*Data records*

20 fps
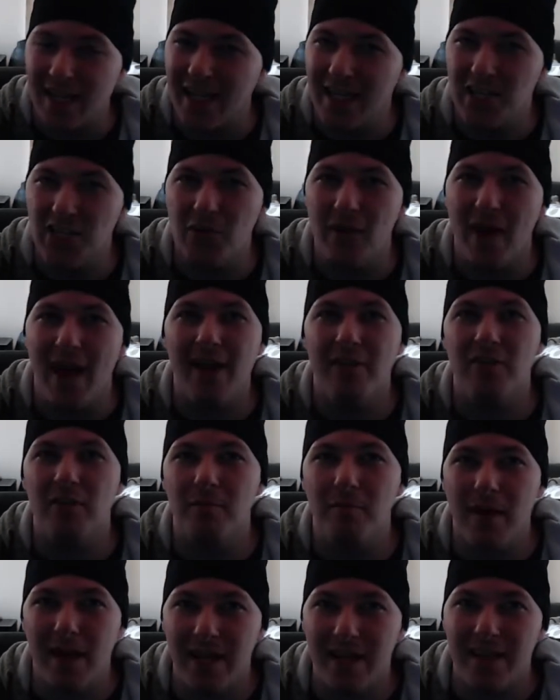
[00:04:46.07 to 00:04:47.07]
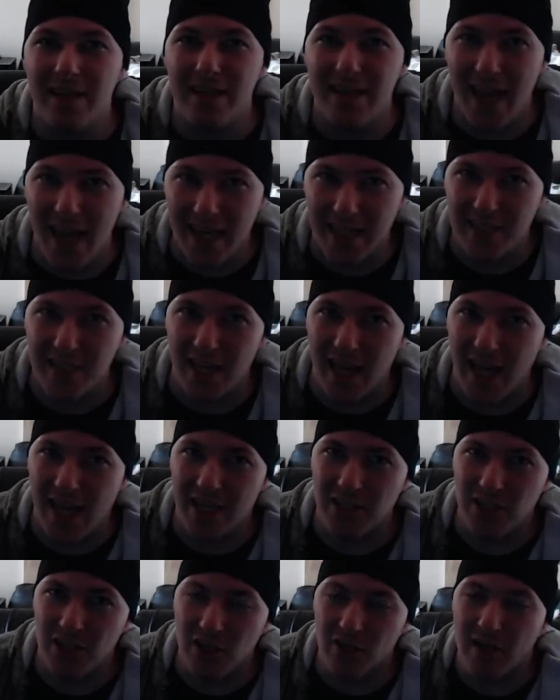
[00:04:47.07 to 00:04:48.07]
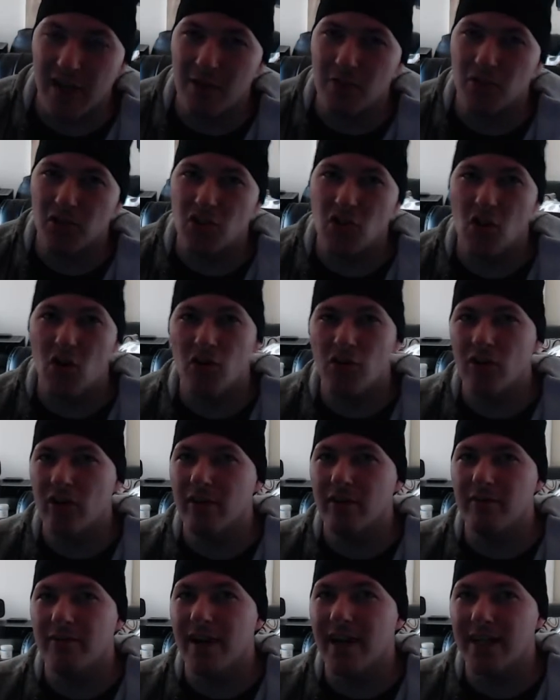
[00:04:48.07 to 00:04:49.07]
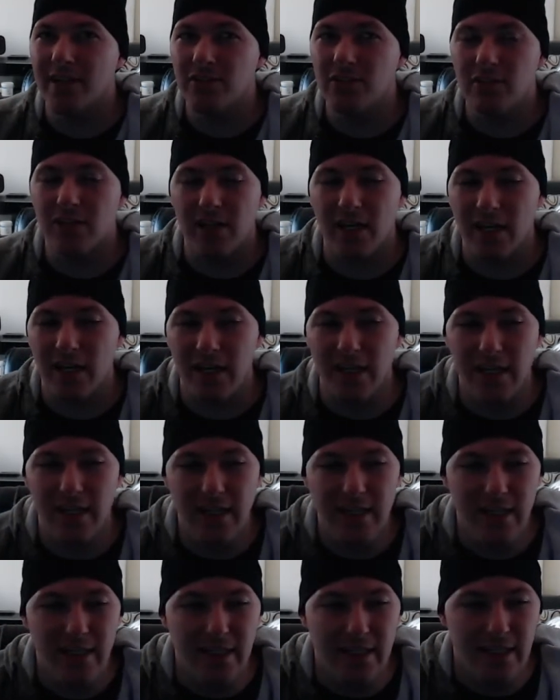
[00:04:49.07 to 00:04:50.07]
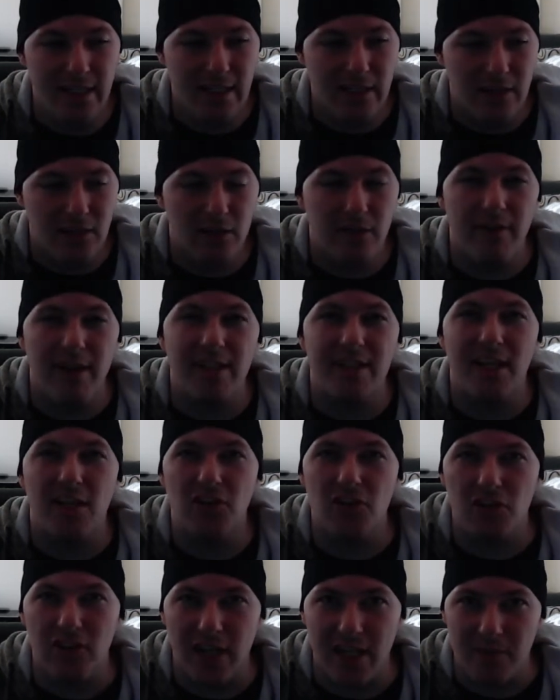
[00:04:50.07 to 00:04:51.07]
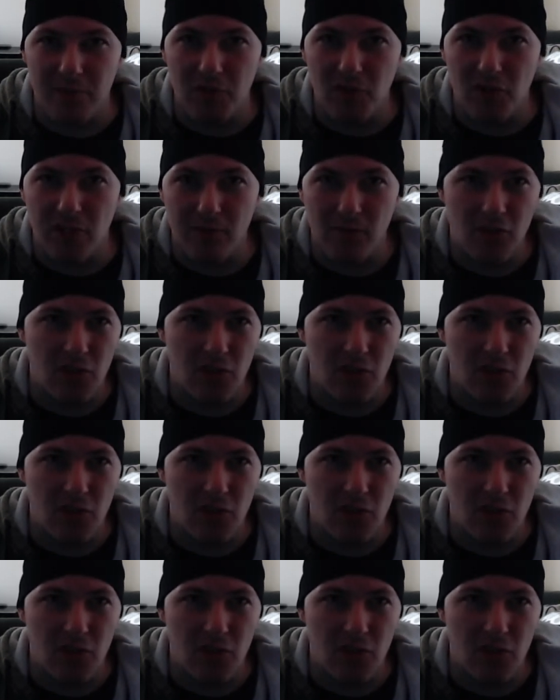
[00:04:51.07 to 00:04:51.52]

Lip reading: Unless you have the money that NASA has to create what's called their advanced exercise machine,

*TASK ITEM*
Although the records contain pictures, transcribe only their text, exactly as written.

*EXPECTED ANSWER*
20 fps
[00:04:46.07 to 00:04:47.07]
[00:04:47.07 to 00:04:48.07]
[00:04:48.07 to 00:04:49.07]
[00:04:49.07 to 00:04:50.07]
[00:04:50.07 to 00:04:51.07]
[00:04:51.07 to 00:04:51.52]

Lip reading: Unless you have the money that NASA has to create what's called their advanced exercise machine,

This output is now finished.